Antes de abandonar el hospital, tomó un J&B doble solo. Emprendieron el camino de regreso a Montelusa y el comisario calculó que a las siete y media de la tarde ya estaría nuevamente en Vigàta y podría acudir a su cita con Ingrid.
—Habló, ¿verdad? —preguntó en un susurro el superior.
—Sí.
—¿Algo importante?
—En mi opinión, sí.
—¿Y por qué lo eligió precisamente a usted?
—Prometió hacerme un regalo personal por la lealtad que le he demostrado en todo este asunto.
—Lo escucho.
Montalbano se lo contó todo y, al final, el jefe se quedó pensativo. Después lanzó un suspiro.
—Decídalo todo usted con sus hombres. Es mejor que nadie sepa nada. No tienen que saberlo ni siquiera en la Jefatura Superior. Ya lo ha visto usted, puede haber infiltrados en cualquier sitio.

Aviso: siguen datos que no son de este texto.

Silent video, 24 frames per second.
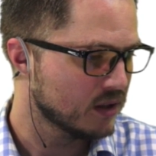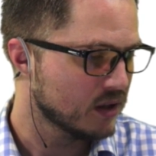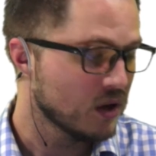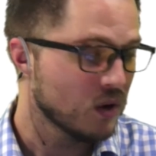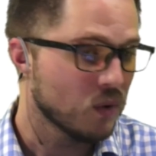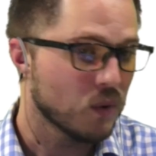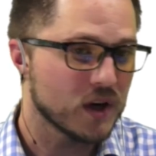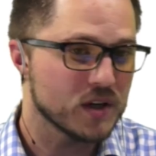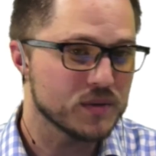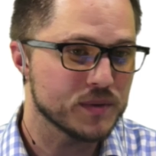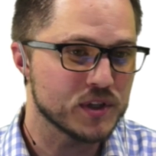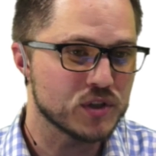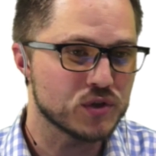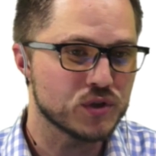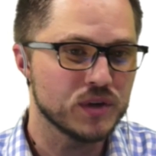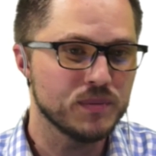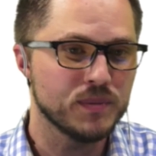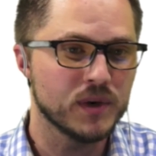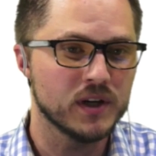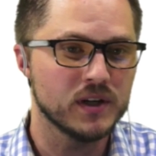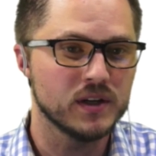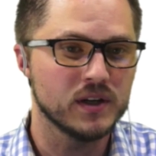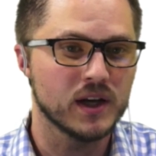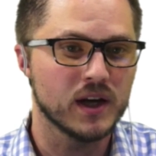Why is my stream
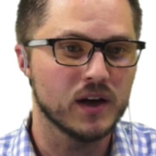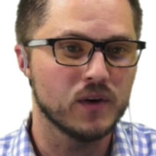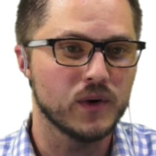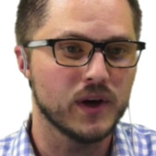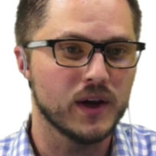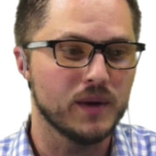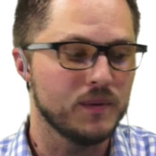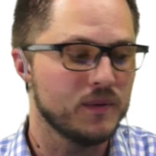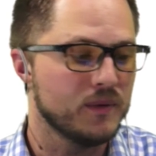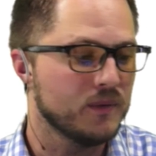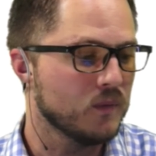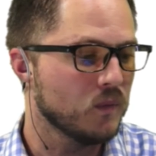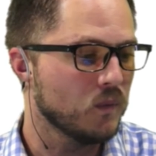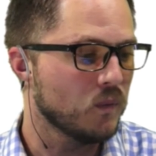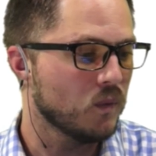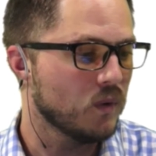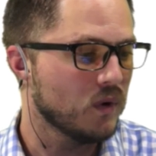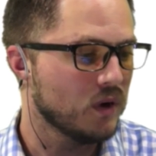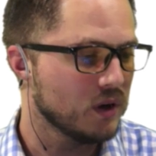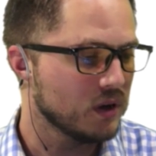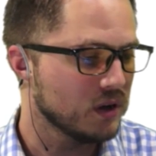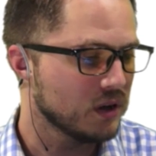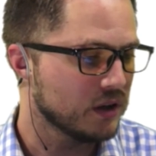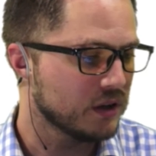button not red?
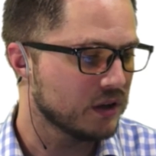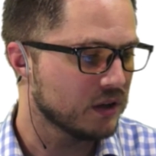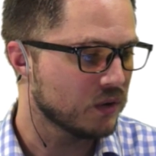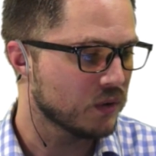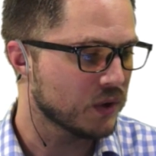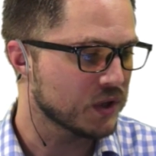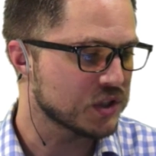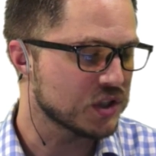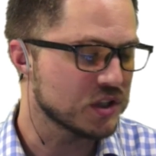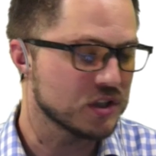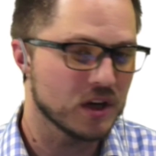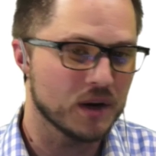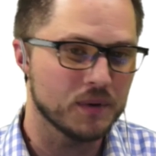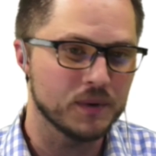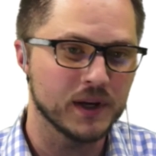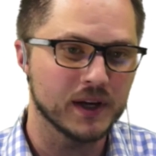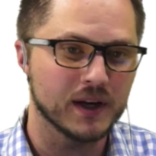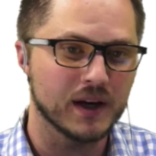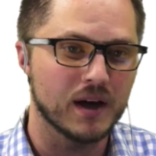Good question, Dominic.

El jefe volvió a hundirse en el mal humor que se había apoderado de él durante el viaje de ida.
—¡En eso nos hemos convertido! —dijo con mal contenida rabia.
A medio camino, sonó el teléfono celular.
—¿Sí? —contestó.
Desde el otro extremo le hablaron brevemente.
—Gracias —dijo. Después se dirigió al comisario: —Era De Dominicis... Me comunicó con tono amable que Tano ha muerto casi en el momento en que nosotros abandonábamos el hospital.
—Convendrá que tengan cuidado —dijo Montalbano.
—¿Porqué?
—Para que no les roben el cadáver —contestó con marcada ironía el comisario.
Quedaron un buen rato en silencio.
—¿Por qué razón De Dominicis se ha apresurado a comunicarle la muerte de Tano?
—Mi querido amigo, la llamada estaba dirigida prácticamente a usted. Está claro que De Dominicis, que no tiene un pelo de tonto, cree, y no se equivoca, que Tano ha conseguido decirle algo. Y quisiera o bien repartirse el pastel con usted o bien birlárselo todo entero.
En el despacho encontró a Catarella y a Fazio. Mejor así, prefería hablar con Fazio sin que hubiera gente a su alrededor.